Já agora como é que faço para colocar imagens aqui?
Obrigado a quem me ajudar!


----------



## Meteo Trás-os-Montes (29 Dez 2007 às 10:52)

ferreira5 disse:


> Penso que afinal o grande dia será dia 4 e não dia 3...
> O que é que acham destes modelos?
> 
> http://www.meteosimtruewind.com/inc...UR&var=prec&step=6&nhours=180&init=00&tag=EUR
> ...



Ola Ferreira! É muito simples! Clicas nas imagens com o botão esquerdo e copias o URL e dps clicas no botão do forum pra adicionar imagens e colas lá o endereço e prontos!


----------



## olheiro (29 Dez 2007 às 11:14)

O IM aponta para precipitação já no dia 01/01 que se estenderá do Litoral para o Interior e que será de neve ao fim do dia "nas terras altas" ... tout court....


----------



## Meteo Trás-os-Montes (29 Dez 2007 às 11:37)

olheiro disse:


> O IM aponta para precipitação já no dia 01/01 que se estenderá do Litoral para o Interior e que será de neve ao fim do dia "nas terras altas" ... tout court....

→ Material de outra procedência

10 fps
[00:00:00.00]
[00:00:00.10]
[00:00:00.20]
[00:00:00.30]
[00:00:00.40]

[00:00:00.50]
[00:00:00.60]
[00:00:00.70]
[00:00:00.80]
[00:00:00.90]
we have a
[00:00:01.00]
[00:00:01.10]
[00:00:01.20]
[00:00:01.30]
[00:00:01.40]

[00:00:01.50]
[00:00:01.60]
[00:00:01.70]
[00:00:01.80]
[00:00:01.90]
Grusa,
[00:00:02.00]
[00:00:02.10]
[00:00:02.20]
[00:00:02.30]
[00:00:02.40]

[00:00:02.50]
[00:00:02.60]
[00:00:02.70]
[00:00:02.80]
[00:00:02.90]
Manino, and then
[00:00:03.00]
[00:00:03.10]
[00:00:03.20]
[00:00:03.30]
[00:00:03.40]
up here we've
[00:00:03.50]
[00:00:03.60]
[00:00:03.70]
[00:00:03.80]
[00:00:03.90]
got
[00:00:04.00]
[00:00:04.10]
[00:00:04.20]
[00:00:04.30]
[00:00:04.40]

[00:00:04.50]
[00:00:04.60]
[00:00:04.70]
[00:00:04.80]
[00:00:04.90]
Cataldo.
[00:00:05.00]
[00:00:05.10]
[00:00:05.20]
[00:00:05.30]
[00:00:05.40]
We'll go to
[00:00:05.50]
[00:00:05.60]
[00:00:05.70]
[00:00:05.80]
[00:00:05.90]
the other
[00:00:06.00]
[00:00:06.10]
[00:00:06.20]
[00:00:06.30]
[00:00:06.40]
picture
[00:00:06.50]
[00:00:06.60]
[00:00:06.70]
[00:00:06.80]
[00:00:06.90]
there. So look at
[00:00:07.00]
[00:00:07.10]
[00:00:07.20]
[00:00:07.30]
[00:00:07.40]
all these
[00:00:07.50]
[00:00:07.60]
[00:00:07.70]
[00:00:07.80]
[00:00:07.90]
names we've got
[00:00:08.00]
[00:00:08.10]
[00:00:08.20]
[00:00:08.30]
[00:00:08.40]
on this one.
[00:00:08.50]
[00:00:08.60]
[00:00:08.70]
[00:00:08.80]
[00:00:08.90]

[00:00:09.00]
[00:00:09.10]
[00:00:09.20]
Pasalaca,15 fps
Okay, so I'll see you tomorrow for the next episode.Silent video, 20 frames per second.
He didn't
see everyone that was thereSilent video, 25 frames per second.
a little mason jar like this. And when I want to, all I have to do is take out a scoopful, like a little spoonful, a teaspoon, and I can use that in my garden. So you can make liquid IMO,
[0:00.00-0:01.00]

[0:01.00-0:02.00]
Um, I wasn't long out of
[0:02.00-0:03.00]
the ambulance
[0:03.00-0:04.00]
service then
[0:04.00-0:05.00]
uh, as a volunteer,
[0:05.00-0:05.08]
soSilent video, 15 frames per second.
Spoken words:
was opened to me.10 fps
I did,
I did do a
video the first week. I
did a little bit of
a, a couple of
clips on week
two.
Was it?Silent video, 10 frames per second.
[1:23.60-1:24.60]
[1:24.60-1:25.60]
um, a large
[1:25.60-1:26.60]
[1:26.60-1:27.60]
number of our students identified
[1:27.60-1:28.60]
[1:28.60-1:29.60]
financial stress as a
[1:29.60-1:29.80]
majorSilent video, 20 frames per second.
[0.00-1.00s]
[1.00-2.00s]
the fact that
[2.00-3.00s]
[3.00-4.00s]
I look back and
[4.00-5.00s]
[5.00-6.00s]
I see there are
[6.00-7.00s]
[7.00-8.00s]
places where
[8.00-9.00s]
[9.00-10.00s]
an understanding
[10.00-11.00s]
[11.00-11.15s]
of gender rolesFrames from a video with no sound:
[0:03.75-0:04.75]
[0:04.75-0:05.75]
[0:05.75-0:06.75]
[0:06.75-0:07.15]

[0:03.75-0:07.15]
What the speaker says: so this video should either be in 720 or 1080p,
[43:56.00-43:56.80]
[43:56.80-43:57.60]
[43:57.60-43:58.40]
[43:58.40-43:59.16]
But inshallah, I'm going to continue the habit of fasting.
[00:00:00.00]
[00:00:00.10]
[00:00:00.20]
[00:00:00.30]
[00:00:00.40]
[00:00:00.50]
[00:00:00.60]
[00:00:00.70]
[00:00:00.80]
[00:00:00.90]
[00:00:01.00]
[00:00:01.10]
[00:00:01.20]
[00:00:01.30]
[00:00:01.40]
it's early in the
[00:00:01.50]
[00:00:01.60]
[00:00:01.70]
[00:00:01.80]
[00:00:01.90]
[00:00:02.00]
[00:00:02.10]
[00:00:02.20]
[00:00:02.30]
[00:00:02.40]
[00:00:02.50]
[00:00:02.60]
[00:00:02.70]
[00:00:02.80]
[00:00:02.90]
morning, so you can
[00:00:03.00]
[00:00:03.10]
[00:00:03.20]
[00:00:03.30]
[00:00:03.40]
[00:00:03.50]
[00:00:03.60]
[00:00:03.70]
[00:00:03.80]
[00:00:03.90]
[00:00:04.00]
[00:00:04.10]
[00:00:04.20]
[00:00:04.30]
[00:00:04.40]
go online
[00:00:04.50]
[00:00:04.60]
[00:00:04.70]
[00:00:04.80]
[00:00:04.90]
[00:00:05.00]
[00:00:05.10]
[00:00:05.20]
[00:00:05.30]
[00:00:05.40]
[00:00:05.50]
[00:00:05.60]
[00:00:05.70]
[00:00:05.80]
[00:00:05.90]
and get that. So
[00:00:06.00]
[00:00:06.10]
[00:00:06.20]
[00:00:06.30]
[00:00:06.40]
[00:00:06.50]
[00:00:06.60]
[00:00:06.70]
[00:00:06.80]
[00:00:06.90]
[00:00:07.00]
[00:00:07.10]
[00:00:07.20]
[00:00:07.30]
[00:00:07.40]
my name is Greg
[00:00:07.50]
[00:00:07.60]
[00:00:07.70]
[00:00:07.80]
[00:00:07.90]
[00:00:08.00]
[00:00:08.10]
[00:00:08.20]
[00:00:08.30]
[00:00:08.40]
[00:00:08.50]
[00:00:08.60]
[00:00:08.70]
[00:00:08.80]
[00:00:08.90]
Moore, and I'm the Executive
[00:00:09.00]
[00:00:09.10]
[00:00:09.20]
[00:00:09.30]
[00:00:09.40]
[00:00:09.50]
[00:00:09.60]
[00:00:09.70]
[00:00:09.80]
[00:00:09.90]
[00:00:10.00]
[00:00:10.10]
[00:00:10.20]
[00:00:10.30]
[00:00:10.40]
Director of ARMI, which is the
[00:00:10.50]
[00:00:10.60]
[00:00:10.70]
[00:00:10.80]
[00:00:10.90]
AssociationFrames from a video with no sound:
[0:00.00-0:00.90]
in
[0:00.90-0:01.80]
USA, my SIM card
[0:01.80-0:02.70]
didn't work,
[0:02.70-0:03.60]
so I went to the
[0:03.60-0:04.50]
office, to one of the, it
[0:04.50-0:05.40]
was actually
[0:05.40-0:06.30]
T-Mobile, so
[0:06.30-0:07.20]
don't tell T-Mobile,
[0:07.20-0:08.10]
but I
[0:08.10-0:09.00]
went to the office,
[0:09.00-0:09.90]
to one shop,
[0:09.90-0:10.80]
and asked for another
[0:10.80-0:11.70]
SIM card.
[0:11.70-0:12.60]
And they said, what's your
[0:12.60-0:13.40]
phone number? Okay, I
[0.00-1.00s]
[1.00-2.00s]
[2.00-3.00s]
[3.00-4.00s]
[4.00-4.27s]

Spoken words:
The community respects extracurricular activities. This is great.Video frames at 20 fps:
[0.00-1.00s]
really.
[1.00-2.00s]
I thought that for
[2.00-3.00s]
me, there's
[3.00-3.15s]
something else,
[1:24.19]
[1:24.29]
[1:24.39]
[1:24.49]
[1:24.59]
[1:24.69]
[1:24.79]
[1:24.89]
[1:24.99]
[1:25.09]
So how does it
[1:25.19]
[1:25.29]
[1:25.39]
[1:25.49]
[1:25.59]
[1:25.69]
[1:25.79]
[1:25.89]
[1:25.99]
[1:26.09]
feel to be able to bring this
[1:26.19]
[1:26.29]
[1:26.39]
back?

Estou-me que vão nascer os primeiros bebes flavienses na A24!


----------



## Brigantia (29 Dez 2007 às 11:40)

ferreira5 disse:


> Penso que afinal o grande dia será dia 4 e não dia 3...
> O que é que acham destes modelos?
> 
> http://www.meteosimtruewind.com/inc...UR&var=prec&step=6&nhours=180&init=00&tag=EUR
> ...




Ferreira passa por este tópico.
http://www.meteopt.com/imagens/como-inserir-imagens-no-forum-256.html


----------



## ACalado (29 Dez 2007 às 12:45)

bem segundo os modelos que estive a ver, já nem comento nada pois estou numa de ver para crer pois estou achar isto muito bom, bom demais até para ser verdade, todos sabemos que para acontecer o que está previsto nos modelos acontecer é preciso reunirem-se muitos ingredientes e eles estão lá  vou optar estar numa de expectativa para depois não ter de tomar os calmex todos


----------



## algarvio1980 (29 Dez 2007 às 12:49)

Estou triste  não gosto da run das 06 horas assim não neva em Olhão, agora a run das 00 horas gostei muito dava uma dam de 527  precipitação, e temperatura de 2ºC neve neve neve quero muita neve´, não tarda vêm dizer que os algarvios fazem macumba.


----------



## Meteo Trás-os-Montes (29 Dez 2007 às 12:56)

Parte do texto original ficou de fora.